Павел Махцевич, бывший директор гданьского Музея Второй мировой войны, считает слишком идеализированными представления о демократизации посредством правосудия переходного периода. Он ощутил на себе откат демократизации в Польше и хорошо знает, что означает «страна с ограниченной демократией». В докладе, сделанном в берлинском Институте перспективных исследований (Wissenschaftskolleg), он представил анализ «правосудия переходного периода», которое, по его мнению, направлено не столько на защиту жертв, сколько на преследование преступников. Павел Махцевич предпочел говорить не о «правосудии переходного периода», а о «ретребутивном (карательном) правосудии», то есть о «судебном преследовании лидеров преступного режима и лиц, совершивших преступления по идеологическим и политическим мотивам». Он призвал учесть, что столь необходимый для демократизации «расчет с преступлениями и нарушениями, доставшимися в наследство от свергнутого режима и его исполнителей», крайне проблематичен и во многом неполон, потому что он политически инструментализирован и обременен разнообразными искажениями исторической правды[38].
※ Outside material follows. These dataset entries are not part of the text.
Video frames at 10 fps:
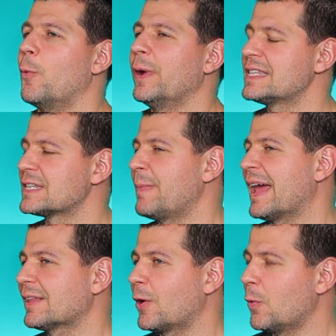With
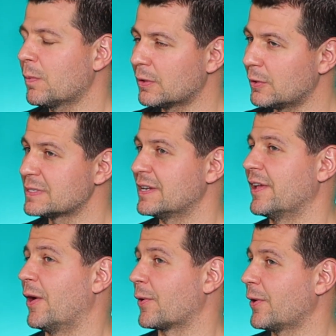Smart Home
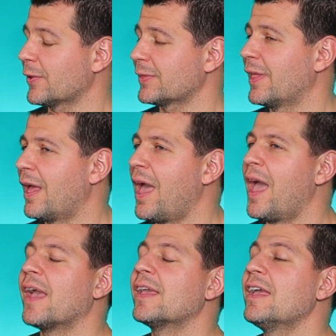Glossary or not,
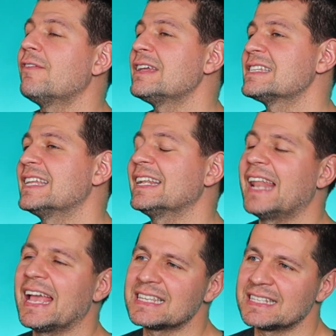here is the
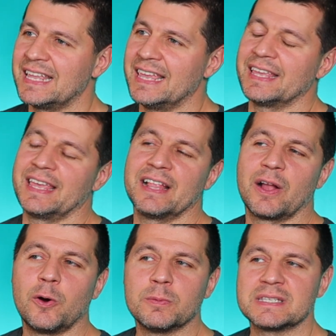next thing in
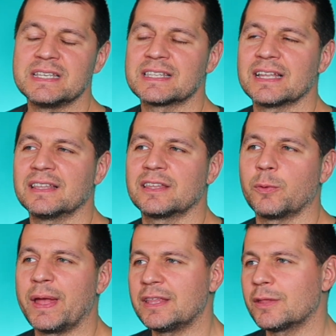Home Assistant
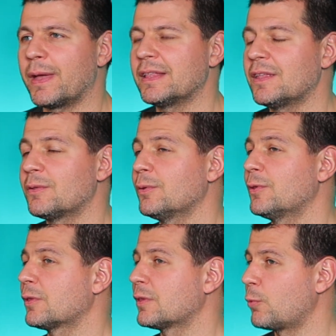
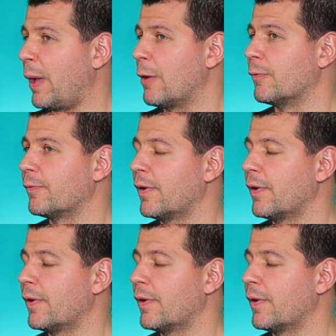2022.12.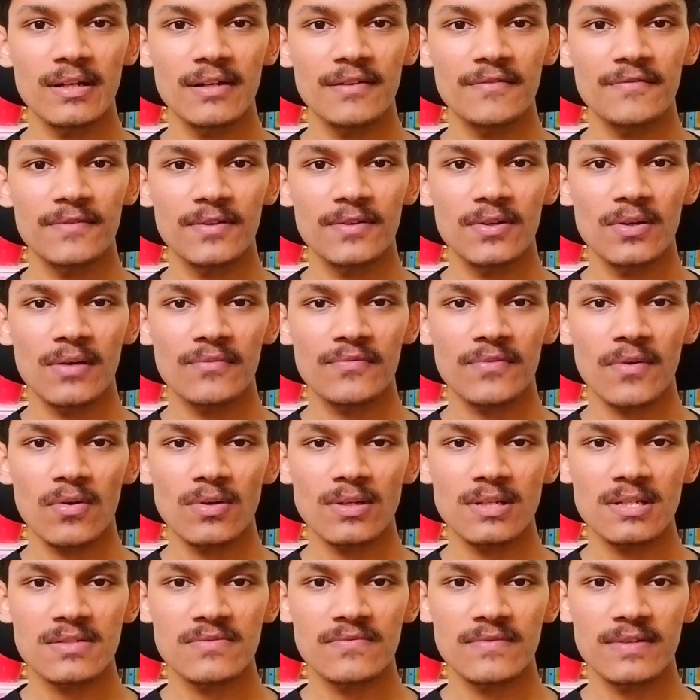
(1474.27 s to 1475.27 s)
If you have
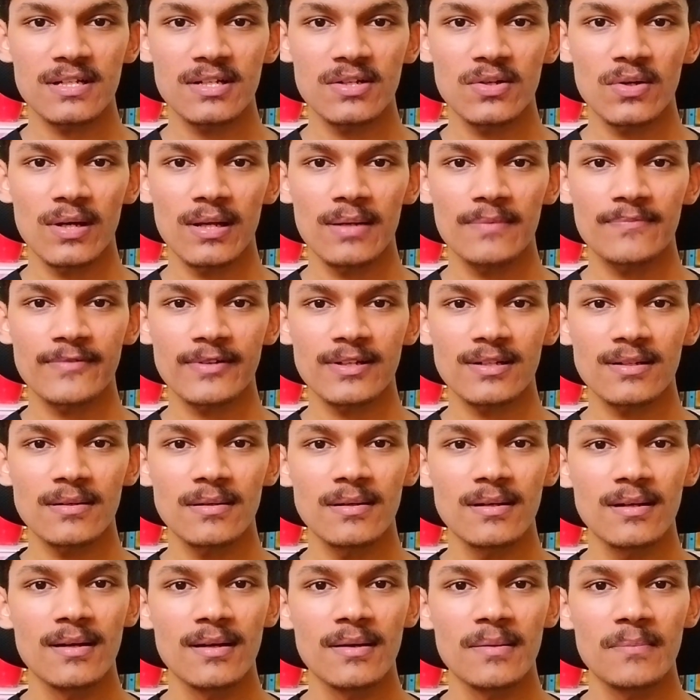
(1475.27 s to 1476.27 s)
found this video helpful,
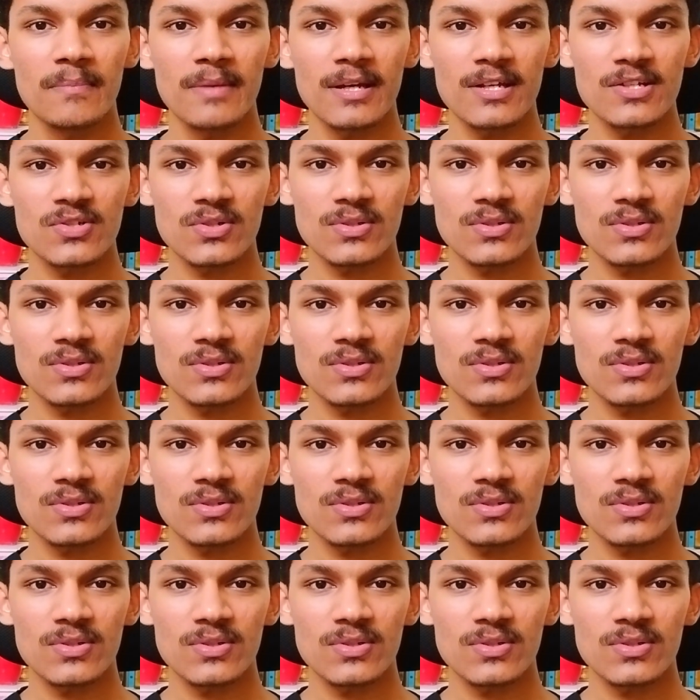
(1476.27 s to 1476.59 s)
makeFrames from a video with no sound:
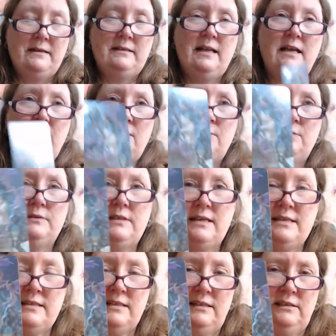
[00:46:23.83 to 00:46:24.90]
Now, they're
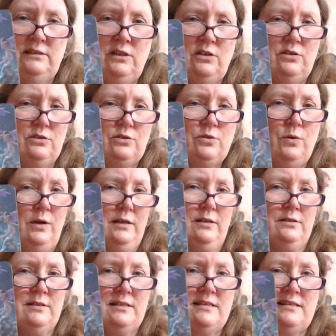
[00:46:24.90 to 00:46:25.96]
still not quite
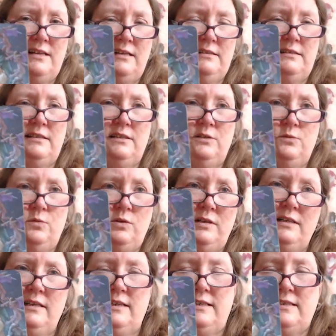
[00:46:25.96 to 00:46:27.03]
understanding what
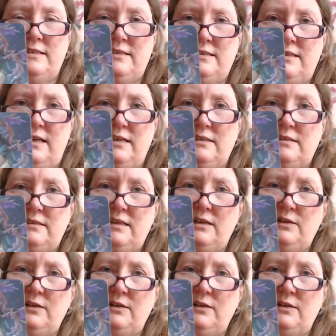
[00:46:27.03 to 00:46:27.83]
it is that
Германии выпала особая роль в истории Европейского союза и прежде всего в его демократизации, ибо ей пришлось извлечь из своей истории двойной урок: в 1945 году, когда она вышла из фашистской диктатуры Гитлера, и в 1989 году, когда вышла из коммунистической диктатуры СЕПГ. Сравнение обоих транзитов напрашивается уже потому, что демонтаж второй диктатуры происходил в Германии с учетом преодоления первой диктатуры. Норберт Фрай[39] прокомментировал эту ситуацию следующим образом: «То, что было непоправимо упущено после краха „первой диктатуры“, а именно уголовное преследование за преступления национал-социализма, не должно было повториться в ходе преодоления „второй диктатуры“»[40].
Историческое сравнение между концом нацистской диктатуры и концом диктатуры СЕПГ будет рассмотрено во второй части книги. В качестве еще одного примера мы возьмем Испанию, где в 1977 году произошел мирный переход от диктатуры Франко к демократии. Становление правового государства там осуществлялось не через процедуры «правосудия переходного периода» и не посредством ритуалов общественного примирения, а по иной модели. Перемены в Испании начались с «пакта о молчании».
Урок третий: историческая правда и формирование немецкой мемориальной культуры
Понятие «мемориальная культура» (Erinnerungskultur) присутствует в научных дискуссиях, выступлениях политиков, а также в средствах массовой информации и в повседневной речи с 1990-х годов. Мы сталкиваемся с ним постоянно, от воскресной проповеди до заголовка в «Шпигеле» на первой странице[41], а потому больше не осознаём, насколько ново это словообразование. Причем ново не только собственно слово, но и его смысл. Однако почему этот ответ на эпохальное преступление, каким стал Холокост, пришел так поздно? Почему по окончании Второй мировой войны никто не говорил о мемориальной культуре? Почему столь долгое время люди предпочитали молчать?
Вопрос можно повернуть и спросить: «А зачем вообще помнить?» Не лучше ли после травматических событий истории забыть о них? Ян Филипп Реемтсма[42] весьма эмоционально высказался против распространенного мнения, будто памятование само по себе есть благо: «Обязанность помнить, императивная семантика памяти… Но в чем состоит императив воспроизводства памяти? Памятование и забвение – свойства человеческой памяти, как таковые они не хороши и не плохи; обе эти способности лишь помогают справляться с жизненными обстоятельствами»[43].